Nateglinide

Clinical data
- Trade names: Starlix
- AHFS/Drugs.com: Monograph
- MedlinePlus: a699057
- License data: EU EMA: by INN; US FDA: Nateglinide;
- Routes of administration: Oral
- ATC code: A10BX03 (WHO) ;

Legal status
- Legal status: UK: POM (Prescription only); US: ℞-only;

Pharmacokinetic data
- Protein binding: 98%
- Elimination half-life: 1.5 hours

Identifiers
- IUPAC name (2R)-2-({[trans-4-(1-methylethyl)cyclohexyl]carbonyl}amino)-3-phenylpropanoic acid;
- CAS Number: 105816-04-4;
- PubChem CID: 60026;
- IUPHAR/BPS: 6833;
- DrugBank: DB00731;
- ChemSpider: 10482084;
- UNII: 41X3PWK4O2;
- KEGG: D01111;
- ChEBI: CHEBI:31897;
- ChEMBL: ChEMBL286559;
- CompTox Dashboard (EPA): DTXSID9040687 ;
- ECHA InfoCard: 100.170.086

Chemical and physical data
- Formula: C_{19}H_{27}NO_{3}
- Molar mass: 317.429 g·mol^{−1}
- 3D model (JSmol): Interactive image;
- SMILES O=C(N[C@H](Cc1ccccc1)C(O)=O)[C@H]2CC[C@@H](CC2)C(C)C;
- InChI InChI=1S/C19H27NO3/c1-13(2)15-8-10-16(11-9-15)18(21)20-17(19(22)23)12-14-6-4-3-5-7-14/h3-7,13,15-17H,8-12H2,1-2H3,(H,20,21)(H,22,23)/t15-,16-,17-/m1/s1; Key:OELFLUMRDSZNSF-BRWVUGGUSA-N;

= Nateglinide =

Chemical compound

Nateglinide (INN, trade name Starlix) is a drug for the treatment of type 2 diabetes. Nateglinide was developed by Ajinomoto, a Japanese company and sold by the Swiss pharmaceutical company Novartis.

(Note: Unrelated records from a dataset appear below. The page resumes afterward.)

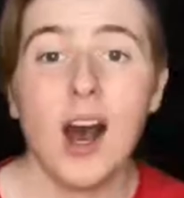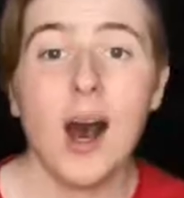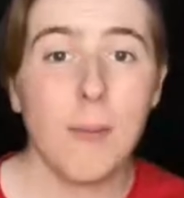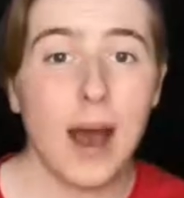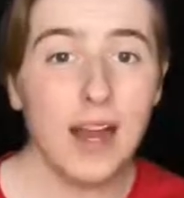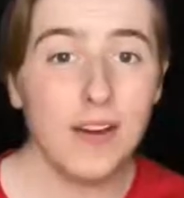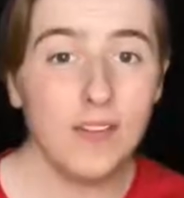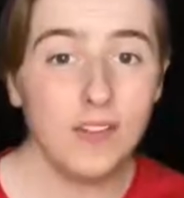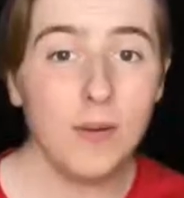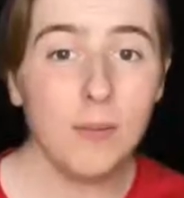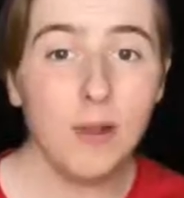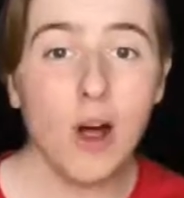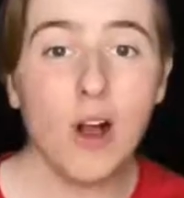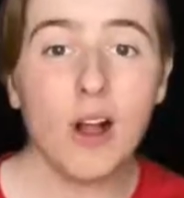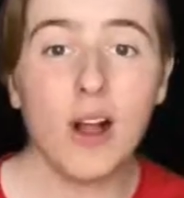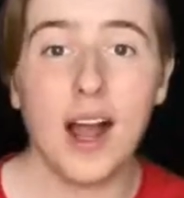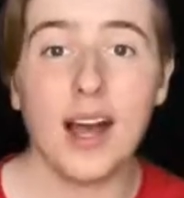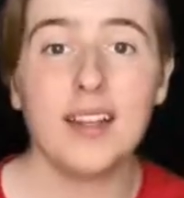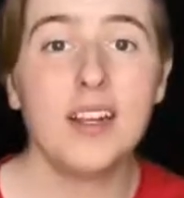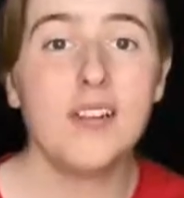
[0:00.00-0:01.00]
man from
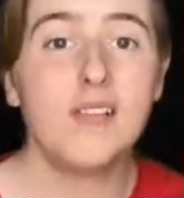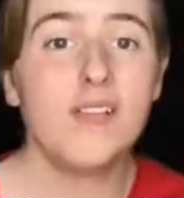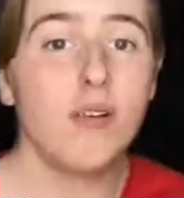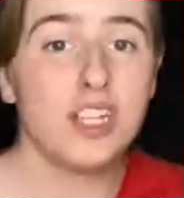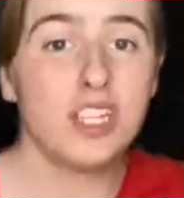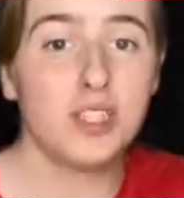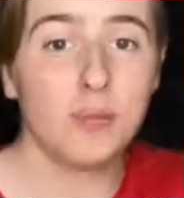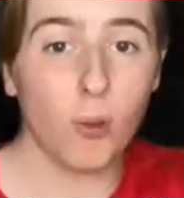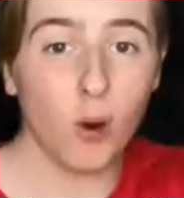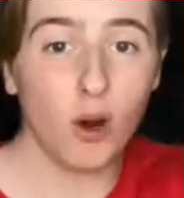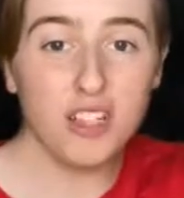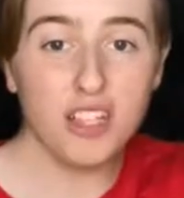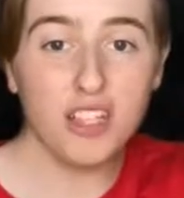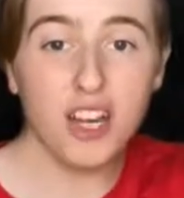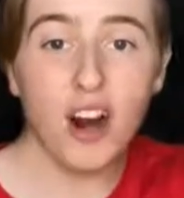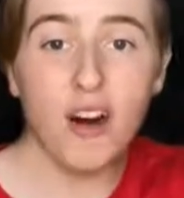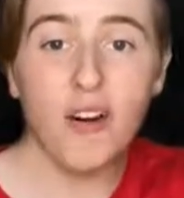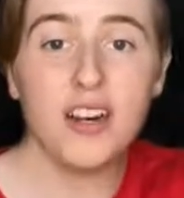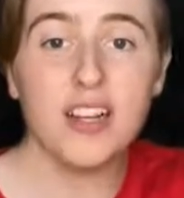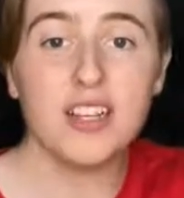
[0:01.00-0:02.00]
Long Island found a sports
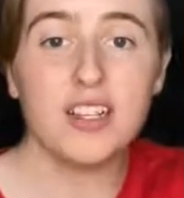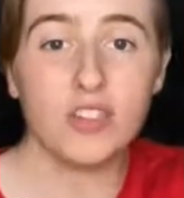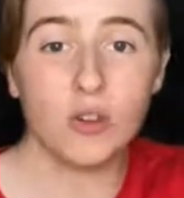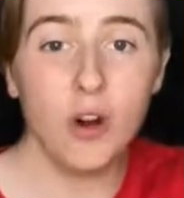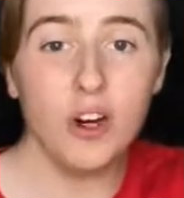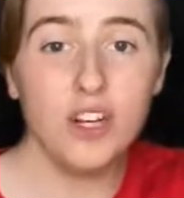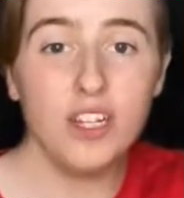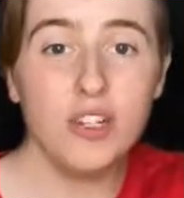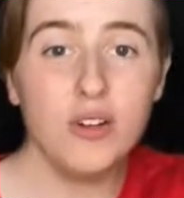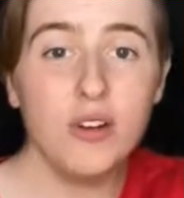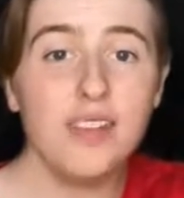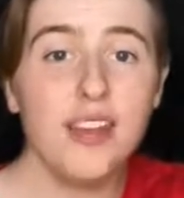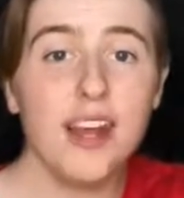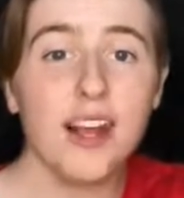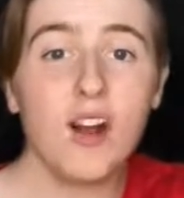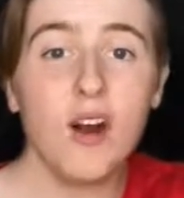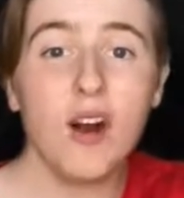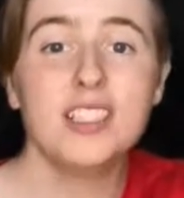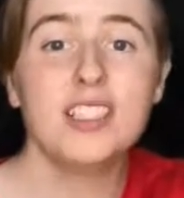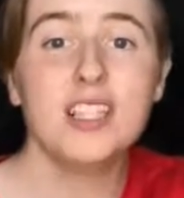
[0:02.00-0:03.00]
car in a storage unit
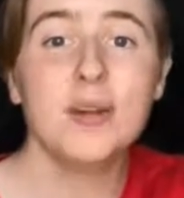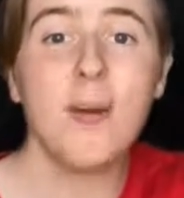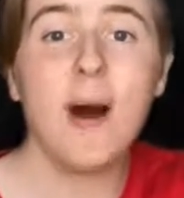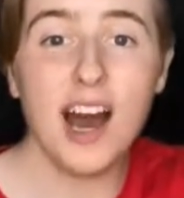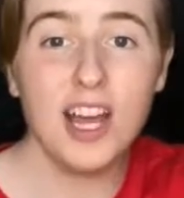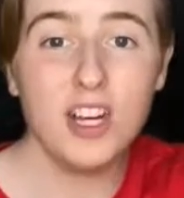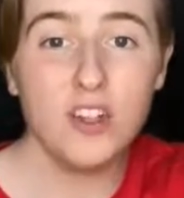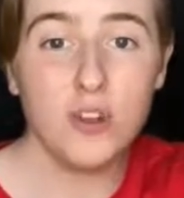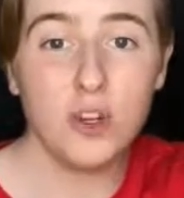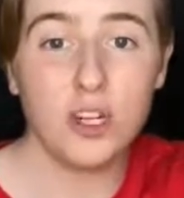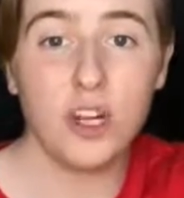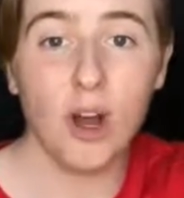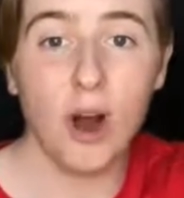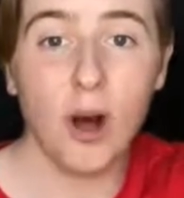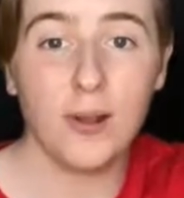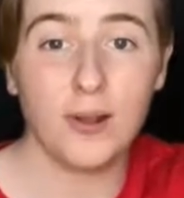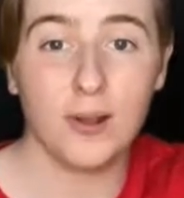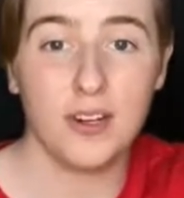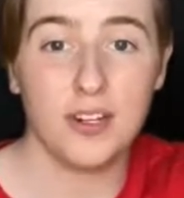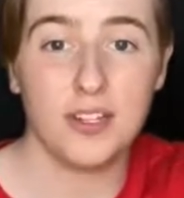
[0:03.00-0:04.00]
that cost him
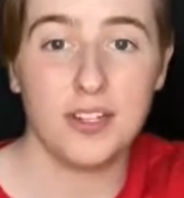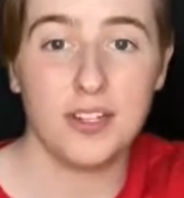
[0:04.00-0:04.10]
$100.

Nateglinide belongs to the meglitinide class of blood glucose-lowering drugs.

==Pharmacology==
Nateglinide lowers blood glucose by stimulating the release of insulin from the pancreas. It achieves this by closing ATP-dependent potassium channels in the membrane of the β cells. This depolarizes the β cells and causes voltage-gated calcium channels to open. The resulting calcium influx induces fusion of insulin-containing vesicles with the cell membrane, and insulin secretion occurs.

==Contraindications==
Nateglinide is contraindicated in patients who:
- have known hypersensitivity to the compound or any ingredient in the formulation.
- are affected with type 1 (namely insulin-dependent) diabetes mellitus.
- are in diabetic ketoacidosis.

==Comparisons with other drugs for type 2 diabetes==
A study funded by Novo Nordisk, the U.S. distributor for Repaglinide, compared their product with Nateglinide in "A randomized, parallel-group, open-label, multicenter 16-week clinical trial". They concluded that the two were similar, but "repaglinide monotherapy was significantly more effective than nateglinide monotherapy in reducing HbA1c and FPG values after 16 weeks of therapy."

==Dosage==
Nateglinide is delivered in 60 mg & 120 mg tablet form.